Top of Study material
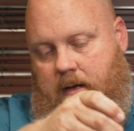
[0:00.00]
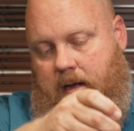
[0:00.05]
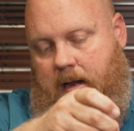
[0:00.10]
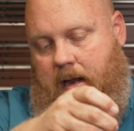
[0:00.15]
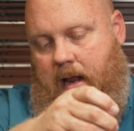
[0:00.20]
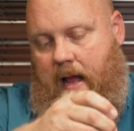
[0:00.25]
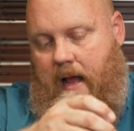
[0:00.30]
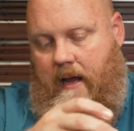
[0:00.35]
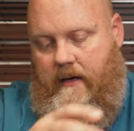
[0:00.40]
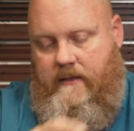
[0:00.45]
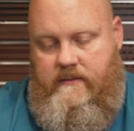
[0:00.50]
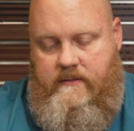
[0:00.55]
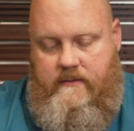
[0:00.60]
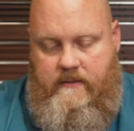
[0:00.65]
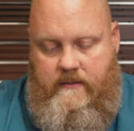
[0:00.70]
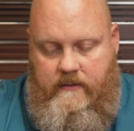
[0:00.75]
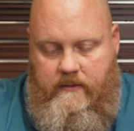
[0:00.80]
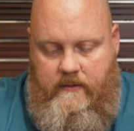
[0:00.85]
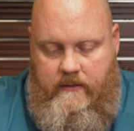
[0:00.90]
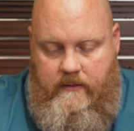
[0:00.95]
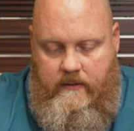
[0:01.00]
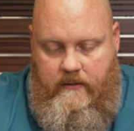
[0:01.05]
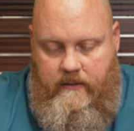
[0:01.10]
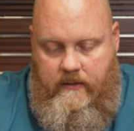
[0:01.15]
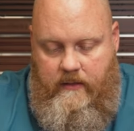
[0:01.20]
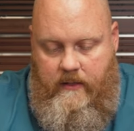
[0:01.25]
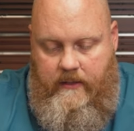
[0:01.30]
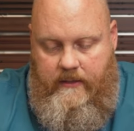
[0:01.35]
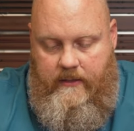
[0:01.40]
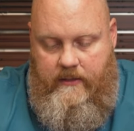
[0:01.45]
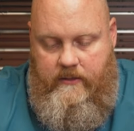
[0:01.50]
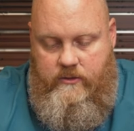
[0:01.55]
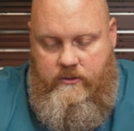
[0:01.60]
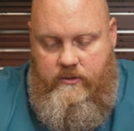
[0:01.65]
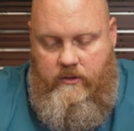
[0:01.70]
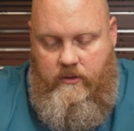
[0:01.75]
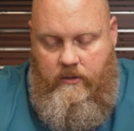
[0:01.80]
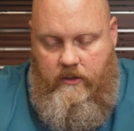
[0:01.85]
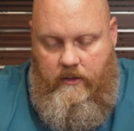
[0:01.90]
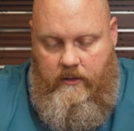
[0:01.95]
knocks
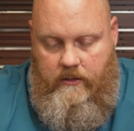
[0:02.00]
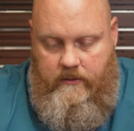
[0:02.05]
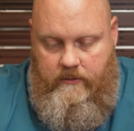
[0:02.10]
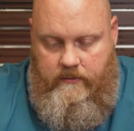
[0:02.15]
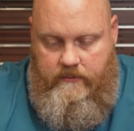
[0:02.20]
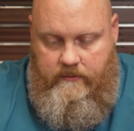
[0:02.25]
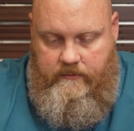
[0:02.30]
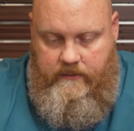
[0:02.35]
against your hook.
Bottom of Study material
Give back the data verbatim. The pictures are not part of the copy.

> The answer:
[0:00.00]
[0:00.05]
[0:00.10]
[0:00.15]
[0:00.20]
[0:00.25]
[0:00.30]
[0:00.35]
[0:00.40]
[0:00.45]
[0:00.50]
[0:00.55]
[0:00.60]
[0:00.65]
[0:00.70]
[0:00.75]
[0:00.80]
[0:00.85]
[0:00.90]
[0:00.95]
[0:01.00]
[0:01.05]
[0:01.10]
[0:01.15]
[0:01.20]
[0:01.25]
[0:01.30]
[0:01.35]
[0:01.40]
[0:01.45]
[0:01.50]
[0:01.55]
[0:01.60]
[0:01.65]
[0:01.70]
[0:01.75]
[0:01.80]
[0:01.85]
[0:01.90]
[0:01.95]
knocks
[0:02.00]
[0:02.05]
[0:02.10]
[0:02.15]
[0:02.20]
[0:02.25]
[0:02.30]
[0:02.35]
against your hook.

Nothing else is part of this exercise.